*** Begin section ***
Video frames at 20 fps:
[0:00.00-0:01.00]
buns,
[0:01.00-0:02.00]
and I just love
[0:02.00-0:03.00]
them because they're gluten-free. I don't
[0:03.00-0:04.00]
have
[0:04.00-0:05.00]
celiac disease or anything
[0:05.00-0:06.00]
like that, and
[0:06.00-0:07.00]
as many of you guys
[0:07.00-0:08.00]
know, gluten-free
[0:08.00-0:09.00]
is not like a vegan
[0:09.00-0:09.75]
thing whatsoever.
*** End section ***
■ Task prompt: Go through the listing above and restate it word for word.

■ Task solution:
Video frames at 20 fps:
[0:00.00-0:01.00]
buns,
[0:01.00-0:02.00]
and I just love
[0:02.00-0:03.00]
them because they're gluten-free. I don't
[0:03.00-0:04.00]
have
[0:04.00-0:05.00]
celiac disease or anything
[0:05.00-0:06.00]
like that, and
[0:06.00-0:07.00]
as many of you guys
[0:07.00-0:08.00]
know, gluten-free
[0:08.00-0:09.00]
is not like a vegan
[0:09.00-0:09.75]
thing whatsoever.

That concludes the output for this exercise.